**Directions**. Starting at the line below holding "[864.30-865.20s]" and stopping at the line holding "Lip reading: Nobody speaks.", print every line exactly, both ends included, and leave the rest out.

**Recorded information**.
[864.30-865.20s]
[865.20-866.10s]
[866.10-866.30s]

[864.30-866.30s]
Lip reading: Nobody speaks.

...

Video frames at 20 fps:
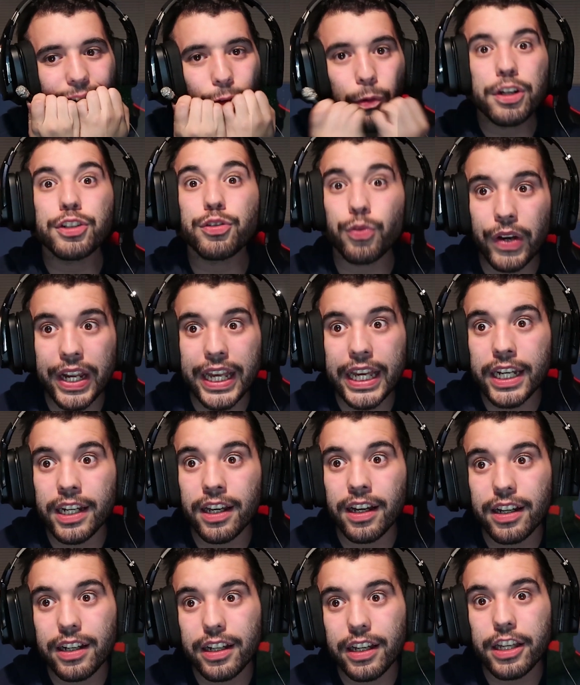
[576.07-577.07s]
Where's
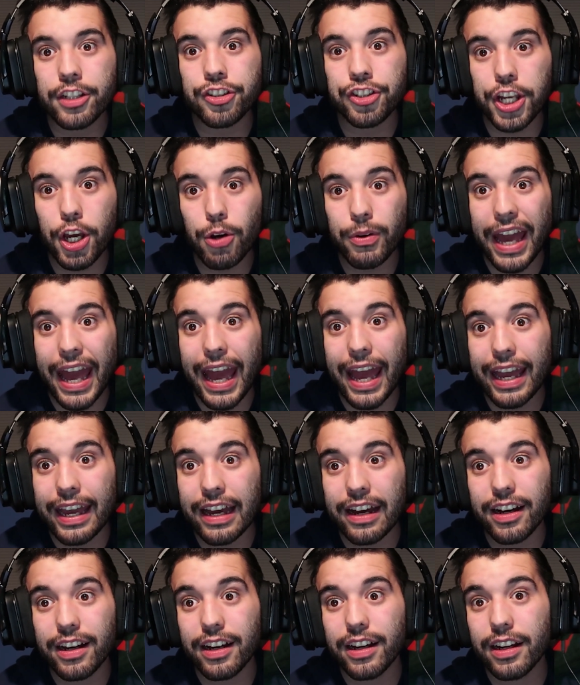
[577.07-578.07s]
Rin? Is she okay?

**Your solution**.
[864.30-865.20s]
[865.20-866.10s]
[866.10-866.30s]

[864.30-866.30s]
Lip reading: Nobody speaks.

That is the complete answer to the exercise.